Evolution of surface and interface in soluble acene/polymer blends and its critical effects on gas diffusion dynamics in gas sensors

Abstract

Organic field-effect transistor (OFET)-based gas sensors are highly valued for their sensitivity, cost-effectiveness, and operation at room temperature, making them ideal candidates for gas detection applications. For gas sensor performance, gas molecules must not only adsorb onto the organic semiconductor surface but also diffuse into the organic semiconductor-insulator interface that the conductive channel is formed. Therefore, the thickness of the active OSC layer is crucial in determining the efficiency of gas diffusion and the overall sensing response.

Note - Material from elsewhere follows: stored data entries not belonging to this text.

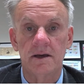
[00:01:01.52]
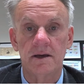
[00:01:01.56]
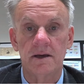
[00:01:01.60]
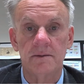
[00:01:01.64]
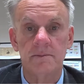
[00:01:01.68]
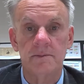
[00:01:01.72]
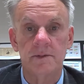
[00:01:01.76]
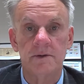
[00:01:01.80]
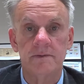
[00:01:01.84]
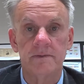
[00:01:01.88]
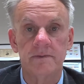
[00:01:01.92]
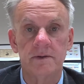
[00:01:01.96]

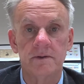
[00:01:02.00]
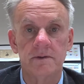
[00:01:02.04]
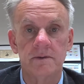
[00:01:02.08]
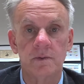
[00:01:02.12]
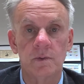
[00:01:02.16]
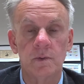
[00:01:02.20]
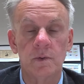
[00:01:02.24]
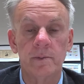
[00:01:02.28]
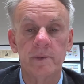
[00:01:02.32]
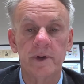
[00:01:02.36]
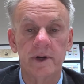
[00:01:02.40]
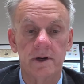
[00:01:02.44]
um, you, you're
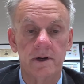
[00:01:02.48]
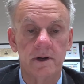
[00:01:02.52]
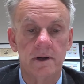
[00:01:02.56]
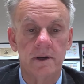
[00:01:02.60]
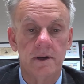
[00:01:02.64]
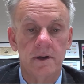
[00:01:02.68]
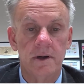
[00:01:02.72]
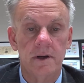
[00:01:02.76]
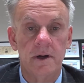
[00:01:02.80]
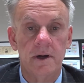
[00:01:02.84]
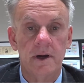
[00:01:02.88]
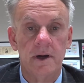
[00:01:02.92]
a woman.
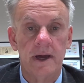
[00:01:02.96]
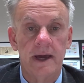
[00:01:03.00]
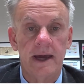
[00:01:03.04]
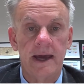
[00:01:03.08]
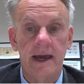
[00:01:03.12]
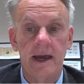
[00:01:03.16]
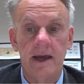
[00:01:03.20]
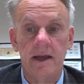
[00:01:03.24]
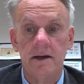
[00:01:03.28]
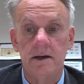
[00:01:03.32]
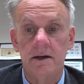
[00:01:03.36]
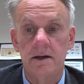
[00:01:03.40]

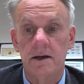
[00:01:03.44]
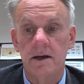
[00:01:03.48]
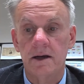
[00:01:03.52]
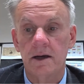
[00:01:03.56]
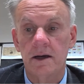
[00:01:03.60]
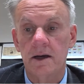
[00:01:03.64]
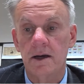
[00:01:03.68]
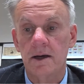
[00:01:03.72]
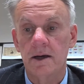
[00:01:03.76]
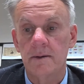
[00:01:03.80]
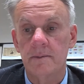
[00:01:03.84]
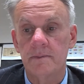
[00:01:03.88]
And
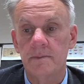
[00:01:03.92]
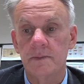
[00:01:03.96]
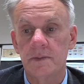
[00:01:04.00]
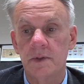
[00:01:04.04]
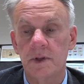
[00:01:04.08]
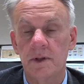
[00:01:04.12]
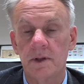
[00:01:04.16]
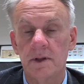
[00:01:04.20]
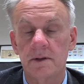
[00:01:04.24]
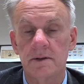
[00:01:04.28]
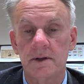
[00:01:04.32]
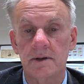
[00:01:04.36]
um,
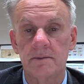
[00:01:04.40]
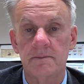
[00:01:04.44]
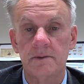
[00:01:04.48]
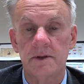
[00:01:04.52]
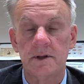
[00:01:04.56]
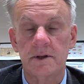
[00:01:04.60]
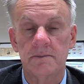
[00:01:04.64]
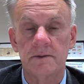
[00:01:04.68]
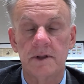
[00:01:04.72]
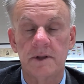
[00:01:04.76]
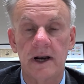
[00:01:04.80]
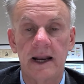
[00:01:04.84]
the,
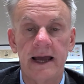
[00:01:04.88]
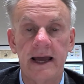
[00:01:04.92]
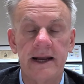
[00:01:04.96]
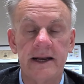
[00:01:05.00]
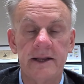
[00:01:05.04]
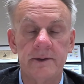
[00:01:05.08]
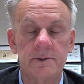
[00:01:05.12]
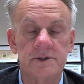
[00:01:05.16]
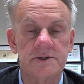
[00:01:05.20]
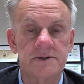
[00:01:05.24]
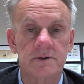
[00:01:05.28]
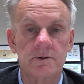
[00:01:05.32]
the, the
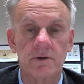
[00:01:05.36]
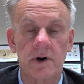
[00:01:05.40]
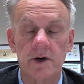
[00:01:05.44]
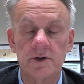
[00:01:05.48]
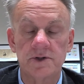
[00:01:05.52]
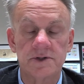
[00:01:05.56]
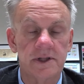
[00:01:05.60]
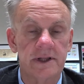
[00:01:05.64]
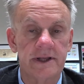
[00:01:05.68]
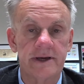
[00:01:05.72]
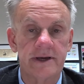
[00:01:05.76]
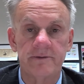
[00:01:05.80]
lady was
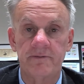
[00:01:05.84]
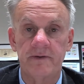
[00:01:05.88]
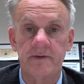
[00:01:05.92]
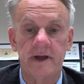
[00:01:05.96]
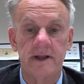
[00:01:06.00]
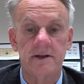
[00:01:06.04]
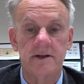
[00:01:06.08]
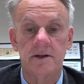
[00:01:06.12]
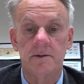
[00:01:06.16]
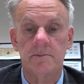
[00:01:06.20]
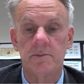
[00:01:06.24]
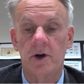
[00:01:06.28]
grossly
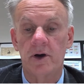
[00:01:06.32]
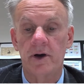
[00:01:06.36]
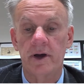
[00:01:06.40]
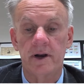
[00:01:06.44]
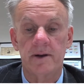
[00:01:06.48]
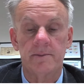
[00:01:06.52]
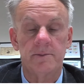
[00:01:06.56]
offended by it.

This study analyzed the impact of semiconductor thin film thickness on gas sensing properties by adjusting the thickness of crystalline organic semiconductors. Using 6,13-bis(triisopropylsilylethynyl)pentacene (TIPS-pentacene), known for its excellent response toward NO2, surface and interface characteristics were modulated through a blend approach. With all other conditions constant, the semiconductor film thickness significantly influenced NO2 detection properties, with the highest sensitivity observed in films around 10 nm thick. A quantitative analysis using Langmuir isotherms demonstrated that reducing the OSC layer thickness from 20 nm to 10 nm could enhance the response speed by a factor of five. Furthermore, the limit of detection (LOD) for TIPS-pentacene films at this reduced thickness was found to be in the low parts per billion (ppb) range.